## [Assignment]
Whenever the string "Silent" appears in a line below, please copy the line out.

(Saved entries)
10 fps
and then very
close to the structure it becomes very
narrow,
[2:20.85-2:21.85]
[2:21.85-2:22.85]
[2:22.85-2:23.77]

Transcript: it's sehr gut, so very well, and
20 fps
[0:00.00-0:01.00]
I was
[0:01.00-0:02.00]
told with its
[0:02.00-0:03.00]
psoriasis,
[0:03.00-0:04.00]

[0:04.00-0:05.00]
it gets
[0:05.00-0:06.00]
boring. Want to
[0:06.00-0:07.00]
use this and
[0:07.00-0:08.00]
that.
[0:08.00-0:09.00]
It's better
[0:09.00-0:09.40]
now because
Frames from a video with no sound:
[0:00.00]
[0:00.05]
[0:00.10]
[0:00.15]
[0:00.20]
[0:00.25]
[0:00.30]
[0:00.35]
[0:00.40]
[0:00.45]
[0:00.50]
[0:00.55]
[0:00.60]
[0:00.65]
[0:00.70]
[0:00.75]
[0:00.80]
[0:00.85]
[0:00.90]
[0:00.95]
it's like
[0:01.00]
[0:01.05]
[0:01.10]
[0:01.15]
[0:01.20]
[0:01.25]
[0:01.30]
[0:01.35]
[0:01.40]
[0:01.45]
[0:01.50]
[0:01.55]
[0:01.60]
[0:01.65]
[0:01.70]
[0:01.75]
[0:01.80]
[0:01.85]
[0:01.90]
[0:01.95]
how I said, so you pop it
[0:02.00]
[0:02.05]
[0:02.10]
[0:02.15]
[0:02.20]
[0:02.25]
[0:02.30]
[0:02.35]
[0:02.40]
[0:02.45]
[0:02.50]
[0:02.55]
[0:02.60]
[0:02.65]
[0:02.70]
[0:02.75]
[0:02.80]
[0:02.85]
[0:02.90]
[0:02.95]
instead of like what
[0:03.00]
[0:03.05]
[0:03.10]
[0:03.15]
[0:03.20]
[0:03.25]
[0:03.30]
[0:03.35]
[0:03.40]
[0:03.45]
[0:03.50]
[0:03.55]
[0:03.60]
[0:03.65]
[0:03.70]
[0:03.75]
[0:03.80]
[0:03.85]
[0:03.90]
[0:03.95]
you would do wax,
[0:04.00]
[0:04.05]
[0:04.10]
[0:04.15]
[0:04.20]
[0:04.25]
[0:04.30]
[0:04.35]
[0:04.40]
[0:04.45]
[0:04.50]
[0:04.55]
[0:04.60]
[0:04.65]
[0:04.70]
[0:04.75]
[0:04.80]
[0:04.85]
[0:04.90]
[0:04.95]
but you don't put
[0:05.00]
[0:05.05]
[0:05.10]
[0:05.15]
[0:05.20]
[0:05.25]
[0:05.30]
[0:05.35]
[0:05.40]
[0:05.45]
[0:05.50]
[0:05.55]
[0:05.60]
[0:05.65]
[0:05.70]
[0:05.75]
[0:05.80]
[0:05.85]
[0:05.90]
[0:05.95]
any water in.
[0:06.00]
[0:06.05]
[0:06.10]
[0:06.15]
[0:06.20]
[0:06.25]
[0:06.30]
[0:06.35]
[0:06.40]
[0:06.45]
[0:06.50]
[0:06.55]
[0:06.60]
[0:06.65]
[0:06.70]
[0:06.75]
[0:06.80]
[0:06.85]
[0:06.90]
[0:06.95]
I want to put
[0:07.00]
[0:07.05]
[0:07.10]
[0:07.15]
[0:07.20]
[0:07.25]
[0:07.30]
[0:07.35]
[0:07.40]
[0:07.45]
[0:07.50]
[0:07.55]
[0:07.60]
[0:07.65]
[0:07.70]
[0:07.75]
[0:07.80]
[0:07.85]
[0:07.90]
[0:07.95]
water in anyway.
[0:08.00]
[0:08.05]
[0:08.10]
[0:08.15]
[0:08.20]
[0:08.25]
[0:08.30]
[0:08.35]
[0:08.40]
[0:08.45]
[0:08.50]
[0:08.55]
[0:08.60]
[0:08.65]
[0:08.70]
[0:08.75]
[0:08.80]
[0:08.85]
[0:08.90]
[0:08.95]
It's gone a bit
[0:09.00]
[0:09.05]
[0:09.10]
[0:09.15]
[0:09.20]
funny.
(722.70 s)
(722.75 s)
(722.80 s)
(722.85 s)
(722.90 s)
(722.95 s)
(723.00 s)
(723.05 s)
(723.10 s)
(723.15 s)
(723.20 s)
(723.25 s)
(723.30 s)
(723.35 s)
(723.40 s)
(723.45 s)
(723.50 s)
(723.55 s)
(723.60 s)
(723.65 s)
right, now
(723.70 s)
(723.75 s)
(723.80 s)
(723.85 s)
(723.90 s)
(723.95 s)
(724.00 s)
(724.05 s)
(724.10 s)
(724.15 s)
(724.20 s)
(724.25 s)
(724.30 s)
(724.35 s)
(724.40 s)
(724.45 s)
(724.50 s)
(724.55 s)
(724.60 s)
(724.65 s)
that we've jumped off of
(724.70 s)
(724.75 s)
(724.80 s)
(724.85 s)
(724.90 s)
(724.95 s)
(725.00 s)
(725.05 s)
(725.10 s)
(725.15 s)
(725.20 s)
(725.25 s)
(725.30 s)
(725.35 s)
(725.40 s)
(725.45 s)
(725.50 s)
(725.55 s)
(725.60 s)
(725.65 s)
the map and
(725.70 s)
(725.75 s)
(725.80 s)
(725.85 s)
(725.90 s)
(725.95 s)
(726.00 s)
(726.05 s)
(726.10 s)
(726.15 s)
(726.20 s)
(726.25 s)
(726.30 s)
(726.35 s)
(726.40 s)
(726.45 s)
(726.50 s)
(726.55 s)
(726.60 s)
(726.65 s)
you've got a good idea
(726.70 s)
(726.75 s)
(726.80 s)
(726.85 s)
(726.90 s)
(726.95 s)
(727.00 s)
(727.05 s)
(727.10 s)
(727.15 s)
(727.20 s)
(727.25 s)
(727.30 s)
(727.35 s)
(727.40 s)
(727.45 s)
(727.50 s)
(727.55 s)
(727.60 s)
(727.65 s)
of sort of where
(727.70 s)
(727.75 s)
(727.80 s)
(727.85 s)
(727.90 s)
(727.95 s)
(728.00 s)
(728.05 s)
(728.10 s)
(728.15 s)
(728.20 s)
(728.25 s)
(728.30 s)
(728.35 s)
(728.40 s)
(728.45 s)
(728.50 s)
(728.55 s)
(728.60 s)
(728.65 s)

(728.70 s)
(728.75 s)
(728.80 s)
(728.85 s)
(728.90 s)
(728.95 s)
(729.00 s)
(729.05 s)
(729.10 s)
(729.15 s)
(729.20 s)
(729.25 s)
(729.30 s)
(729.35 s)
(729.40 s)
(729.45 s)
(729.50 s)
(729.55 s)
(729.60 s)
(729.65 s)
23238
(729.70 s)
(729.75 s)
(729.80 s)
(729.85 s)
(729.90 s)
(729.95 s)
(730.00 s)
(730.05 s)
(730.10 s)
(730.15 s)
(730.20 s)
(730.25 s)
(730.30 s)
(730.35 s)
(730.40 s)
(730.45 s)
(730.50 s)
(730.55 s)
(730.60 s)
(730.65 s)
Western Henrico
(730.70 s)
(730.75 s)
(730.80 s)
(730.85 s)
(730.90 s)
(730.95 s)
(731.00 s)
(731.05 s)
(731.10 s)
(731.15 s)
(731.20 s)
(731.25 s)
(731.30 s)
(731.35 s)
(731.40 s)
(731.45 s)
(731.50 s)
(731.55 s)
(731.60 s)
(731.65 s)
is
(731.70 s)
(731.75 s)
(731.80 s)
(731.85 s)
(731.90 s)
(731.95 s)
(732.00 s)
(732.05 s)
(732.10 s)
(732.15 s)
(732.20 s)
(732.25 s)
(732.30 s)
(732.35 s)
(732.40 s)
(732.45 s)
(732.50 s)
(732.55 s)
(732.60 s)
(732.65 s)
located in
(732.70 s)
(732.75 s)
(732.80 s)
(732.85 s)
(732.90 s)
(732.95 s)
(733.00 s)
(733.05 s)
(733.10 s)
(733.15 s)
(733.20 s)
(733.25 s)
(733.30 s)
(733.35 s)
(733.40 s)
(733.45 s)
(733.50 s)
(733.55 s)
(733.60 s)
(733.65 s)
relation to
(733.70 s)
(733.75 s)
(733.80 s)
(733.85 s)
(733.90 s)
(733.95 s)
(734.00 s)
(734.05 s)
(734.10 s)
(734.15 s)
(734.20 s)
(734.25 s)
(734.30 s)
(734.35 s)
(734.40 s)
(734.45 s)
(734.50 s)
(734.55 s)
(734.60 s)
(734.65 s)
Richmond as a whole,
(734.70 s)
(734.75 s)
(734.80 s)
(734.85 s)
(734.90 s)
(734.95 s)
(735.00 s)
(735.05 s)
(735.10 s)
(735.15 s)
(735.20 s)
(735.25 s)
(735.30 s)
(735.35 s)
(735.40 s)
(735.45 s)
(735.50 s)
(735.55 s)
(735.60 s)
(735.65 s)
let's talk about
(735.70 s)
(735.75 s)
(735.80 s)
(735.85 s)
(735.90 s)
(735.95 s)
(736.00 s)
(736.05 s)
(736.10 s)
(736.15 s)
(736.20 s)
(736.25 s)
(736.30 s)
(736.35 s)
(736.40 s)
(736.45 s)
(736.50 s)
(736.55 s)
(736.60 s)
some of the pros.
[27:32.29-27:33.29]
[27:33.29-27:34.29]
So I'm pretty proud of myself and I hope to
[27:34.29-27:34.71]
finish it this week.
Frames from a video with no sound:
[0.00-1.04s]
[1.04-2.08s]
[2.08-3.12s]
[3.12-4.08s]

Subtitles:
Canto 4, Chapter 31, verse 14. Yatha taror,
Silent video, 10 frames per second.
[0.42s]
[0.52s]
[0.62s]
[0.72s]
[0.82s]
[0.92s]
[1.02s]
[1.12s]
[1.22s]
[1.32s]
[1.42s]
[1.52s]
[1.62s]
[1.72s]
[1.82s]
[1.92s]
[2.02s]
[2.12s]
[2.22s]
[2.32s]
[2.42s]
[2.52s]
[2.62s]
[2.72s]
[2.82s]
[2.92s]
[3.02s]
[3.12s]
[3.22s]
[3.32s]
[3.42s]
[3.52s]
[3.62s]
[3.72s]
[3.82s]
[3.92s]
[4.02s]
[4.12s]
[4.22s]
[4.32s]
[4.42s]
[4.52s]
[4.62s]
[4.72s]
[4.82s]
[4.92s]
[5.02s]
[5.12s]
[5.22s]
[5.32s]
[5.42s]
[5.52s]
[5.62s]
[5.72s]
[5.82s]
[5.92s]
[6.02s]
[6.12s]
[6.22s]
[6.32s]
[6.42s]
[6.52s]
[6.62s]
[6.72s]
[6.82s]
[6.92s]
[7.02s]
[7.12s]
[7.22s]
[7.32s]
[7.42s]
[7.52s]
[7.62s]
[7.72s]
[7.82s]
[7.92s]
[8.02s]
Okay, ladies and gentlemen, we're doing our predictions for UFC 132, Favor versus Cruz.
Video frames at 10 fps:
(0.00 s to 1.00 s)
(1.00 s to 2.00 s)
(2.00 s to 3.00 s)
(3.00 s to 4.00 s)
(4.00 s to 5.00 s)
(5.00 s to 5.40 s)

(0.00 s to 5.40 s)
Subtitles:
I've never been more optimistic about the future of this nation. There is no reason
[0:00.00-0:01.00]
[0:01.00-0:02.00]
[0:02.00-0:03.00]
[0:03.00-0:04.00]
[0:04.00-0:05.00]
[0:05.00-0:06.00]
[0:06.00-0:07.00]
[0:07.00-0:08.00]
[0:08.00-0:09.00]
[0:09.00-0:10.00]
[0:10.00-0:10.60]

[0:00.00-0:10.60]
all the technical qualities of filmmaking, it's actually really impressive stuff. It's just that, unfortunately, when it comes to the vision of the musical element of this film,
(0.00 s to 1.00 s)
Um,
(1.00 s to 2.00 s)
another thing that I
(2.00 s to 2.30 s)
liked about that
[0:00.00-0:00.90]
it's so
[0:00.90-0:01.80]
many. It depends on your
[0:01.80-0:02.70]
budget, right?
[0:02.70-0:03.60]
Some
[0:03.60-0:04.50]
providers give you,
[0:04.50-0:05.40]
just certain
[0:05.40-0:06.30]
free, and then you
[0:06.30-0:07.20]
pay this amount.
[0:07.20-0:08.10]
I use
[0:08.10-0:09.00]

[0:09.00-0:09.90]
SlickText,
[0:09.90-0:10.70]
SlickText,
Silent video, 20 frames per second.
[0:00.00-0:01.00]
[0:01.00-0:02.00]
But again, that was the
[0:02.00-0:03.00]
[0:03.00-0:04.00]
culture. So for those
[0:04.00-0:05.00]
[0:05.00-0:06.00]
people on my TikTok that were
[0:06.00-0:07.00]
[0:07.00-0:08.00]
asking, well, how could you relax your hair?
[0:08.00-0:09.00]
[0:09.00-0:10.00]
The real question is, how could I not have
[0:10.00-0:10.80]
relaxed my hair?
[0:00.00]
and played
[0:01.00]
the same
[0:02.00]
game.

## [Exercise answer]
Silent video, 10 frames per second.
Silent video, 20 frames per second.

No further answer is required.